Brief - Transcribe, leaving out every picture, the lines that run from the start of the listing below through the line with "[00:00:11.00 to 00:00:12.00]".
§ §
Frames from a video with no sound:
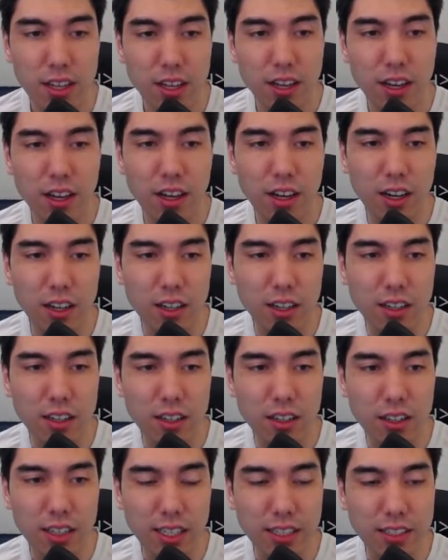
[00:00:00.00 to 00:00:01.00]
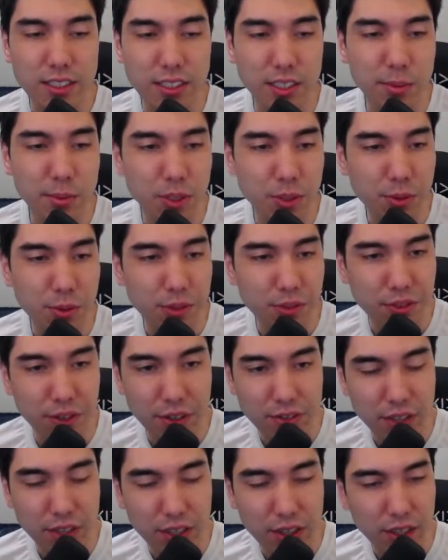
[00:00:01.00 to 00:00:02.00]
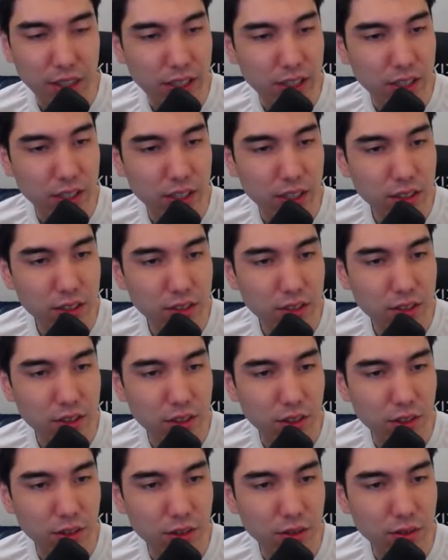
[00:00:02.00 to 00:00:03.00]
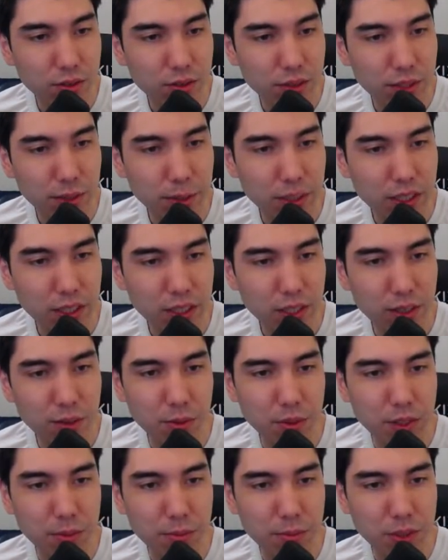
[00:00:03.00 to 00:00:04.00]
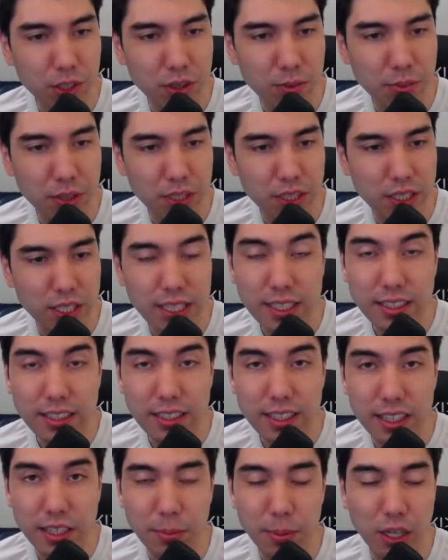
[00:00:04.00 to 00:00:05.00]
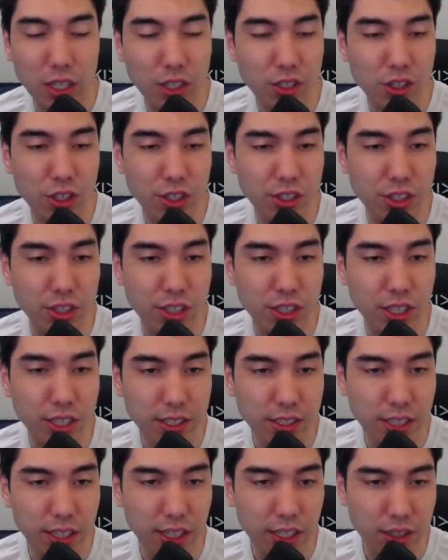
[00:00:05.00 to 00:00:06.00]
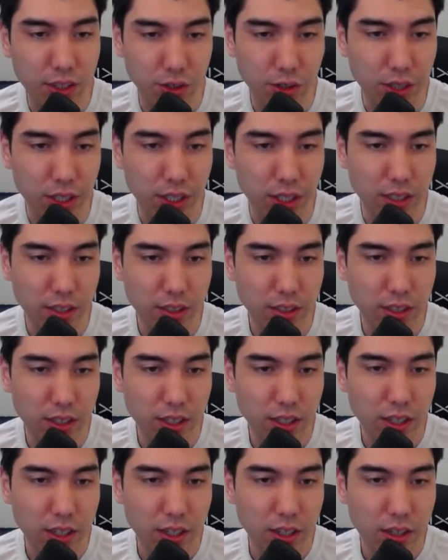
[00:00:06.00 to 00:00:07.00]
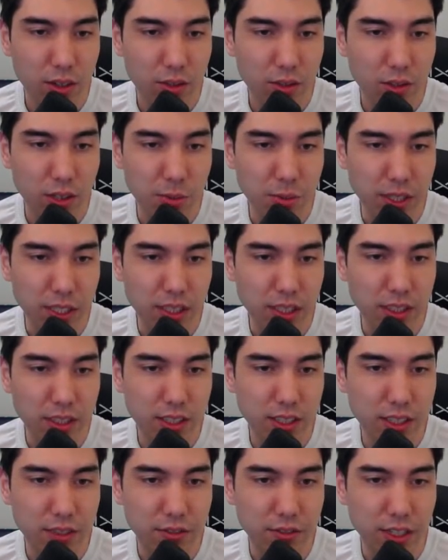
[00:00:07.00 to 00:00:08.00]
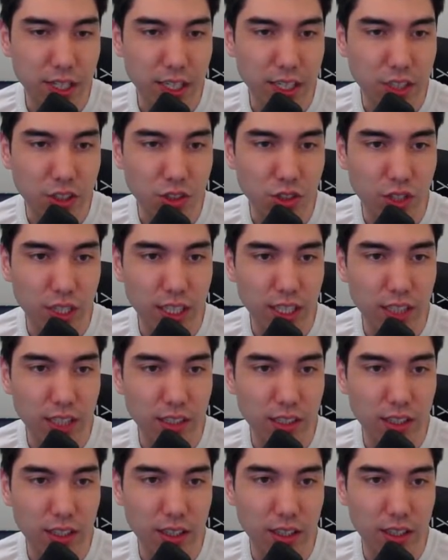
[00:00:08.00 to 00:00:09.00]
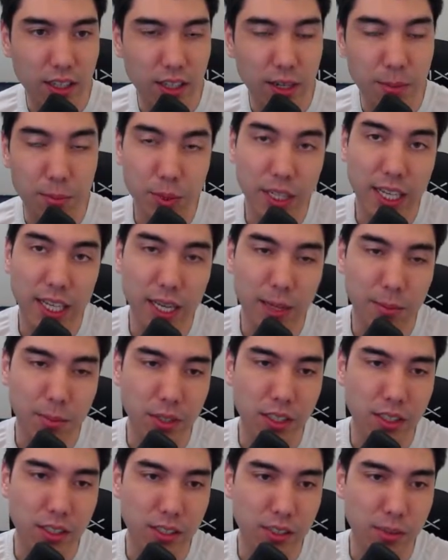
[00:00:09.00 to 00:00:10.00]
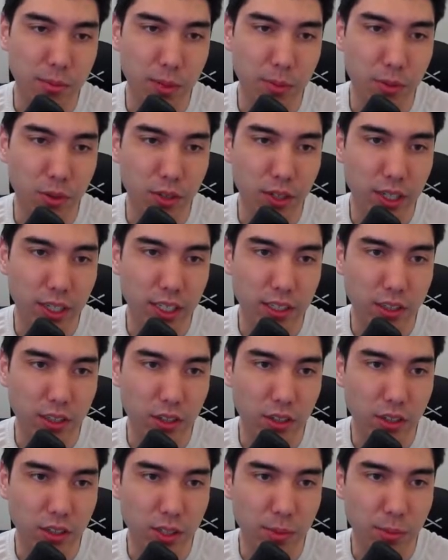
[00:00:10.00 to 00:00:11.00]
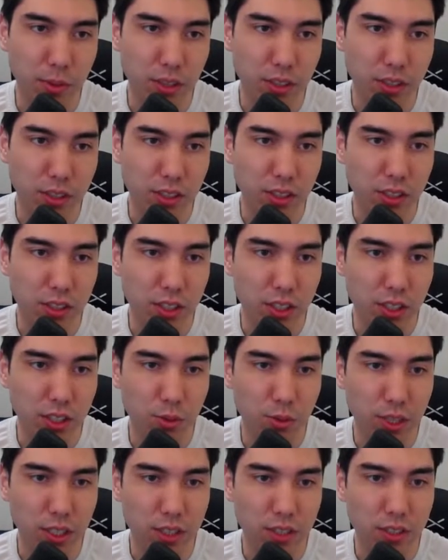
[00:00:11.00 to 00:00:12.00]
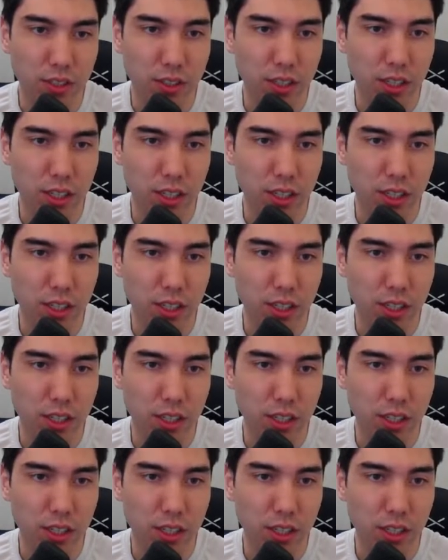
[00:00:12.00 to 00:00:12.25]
like I said, bishop f5 is not that good. So typically, when the bishop is inside the pawn structure, it's not so good. Which means if I can trade it, then I'm pretty happy because my opponent has all these pawns on dark squares,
§ §
Expected answer -
Frames from a video with no sound:
[00:00:00.00 to 00:00:01.00]
[00:00:01.00 to 00:00:02.00]
[00:00:02.00 to 00:00:03.00]
[00:00:03.00 to 00:00:04.00]
[00:00:04.00 to 00:00:05.00]
[00:00:05.00 to 00:00:06.00]
[00:00:06.00 to 00:00:07.00]
[00:00:07.00 to 00:00:08.00]
[00:00:08.00 to 00:00:09.00]
[00:00:09.00 to 00:00:10.00]
[00:00:10.00 to 00:00:11.00]
[00:00:11.00 to 00:00:12.00]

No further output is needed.